(CN) – The last population of woolly mammoths suffered from a “mutational meltdown” in their genomes that interfered with gene functions and ultimately led to their extinction.
In a study published Thursday in the journal PLOS Genetics, researchers at the University of California, Berkeley, report on the negative impacts of limited genetic variation observed in the last population of woolly mammoths which lived until about 3,700 years ago.
Woolly mammoths were one of the most common large herbivores in North America and Siberia, but human hunters and a warming climate led to a massive population die-off about 10,000 years ago. The last of the species survived in small island populations.
In the new study, researchers analyze the genome of a mainland mammoth that dates back to 45,000 years ago – when the general population was large – with the genome of one that lived about 4,300 years ago. The recent genome came from a mammoth that lived in a group of about 300 animals on Wrangel Island in the Arctic Ocean.
The analysis shows the island mammoth had accumulated several harmful mutations in its genome that interfered with gene functions. The animals had lost many odor-detecting receptors, as well as urinary proteins – factors that can affect mate choice and social status. The genome also revealed that the mammoth had specific mutations that likely created an unusual, translucent satin coat.

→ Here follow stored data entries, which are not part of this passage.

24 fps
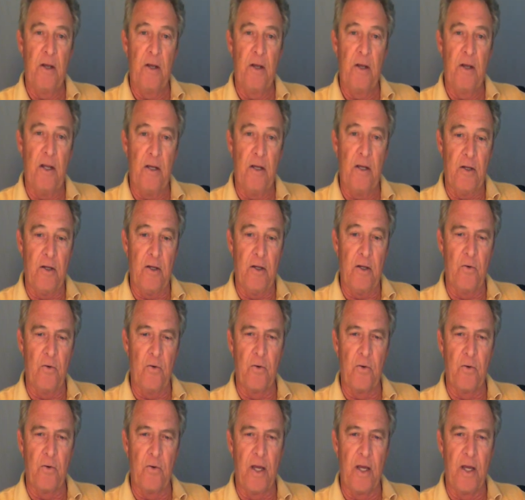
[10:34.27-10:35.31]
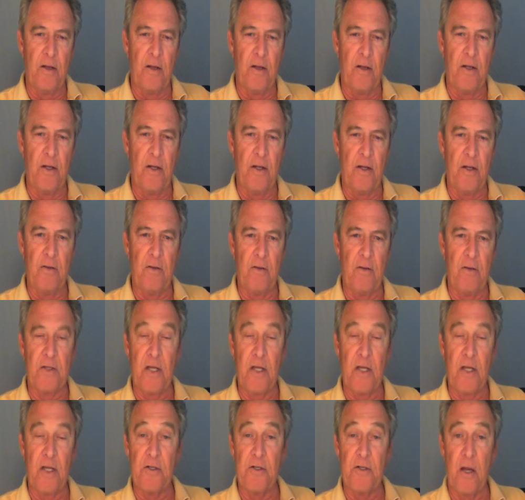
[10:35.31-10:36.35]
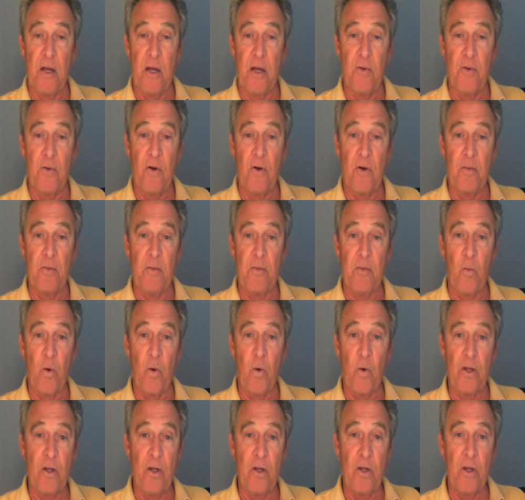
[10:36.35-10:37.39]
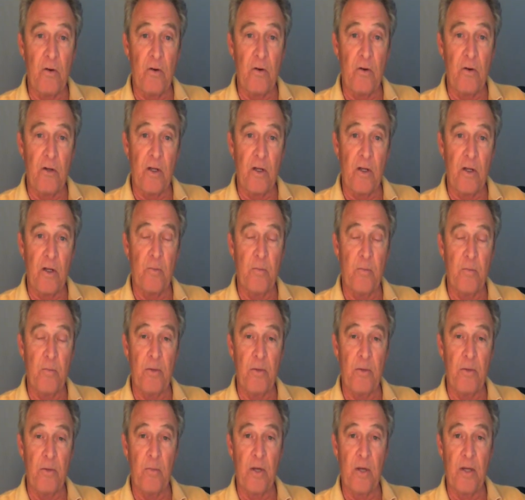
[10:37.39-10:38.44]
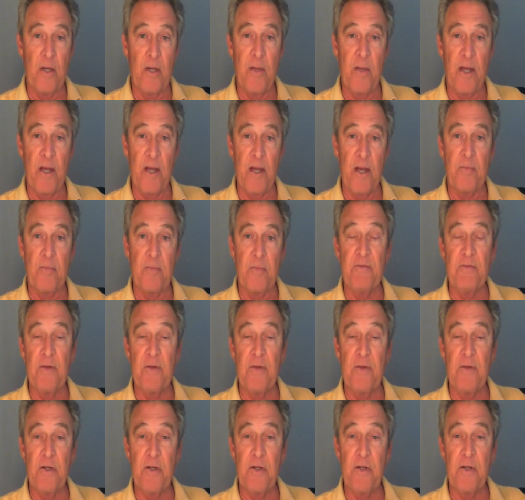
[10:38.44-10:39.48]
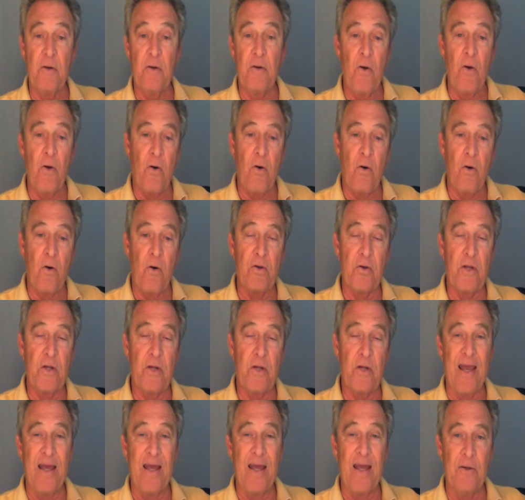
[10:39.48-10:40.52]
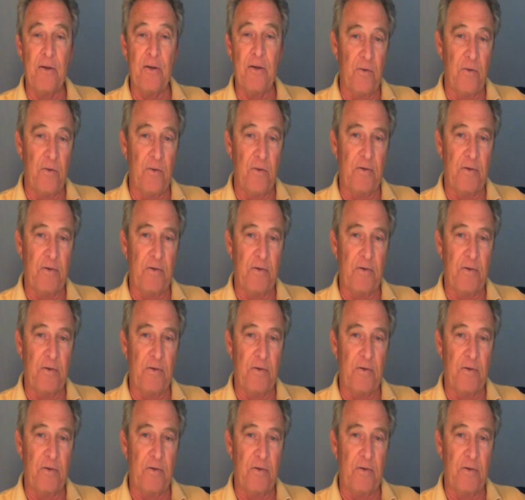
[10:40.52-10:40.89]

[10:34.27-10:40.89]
and you'll go down and either take a job you've already been working on and bring it back up to finish it, or you can add new.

“When I first started this project, I was excited to be working with the new woolly mammoth sequences, published by Love Dalen’s lab,” co-lead author Rebekah Rogers said. “It was even more exciting when we found an excess of what looked like bad mutations in the mammoth from Wrangel Island.”
The study warns that preserving a small group of isolated animals cannot sufficiently prevent the negative effects of genomic meltdown and inbreeding.
The team’s research also supports existing theories of genome deterioration stemming from small population sizes.
“Here we got a rare change to look at snapshots of genomes ‘before’ and ‘after’ a population decline in a single species,” Rogers said. “The results we found were consistent with this theory that had been discussed for decades.”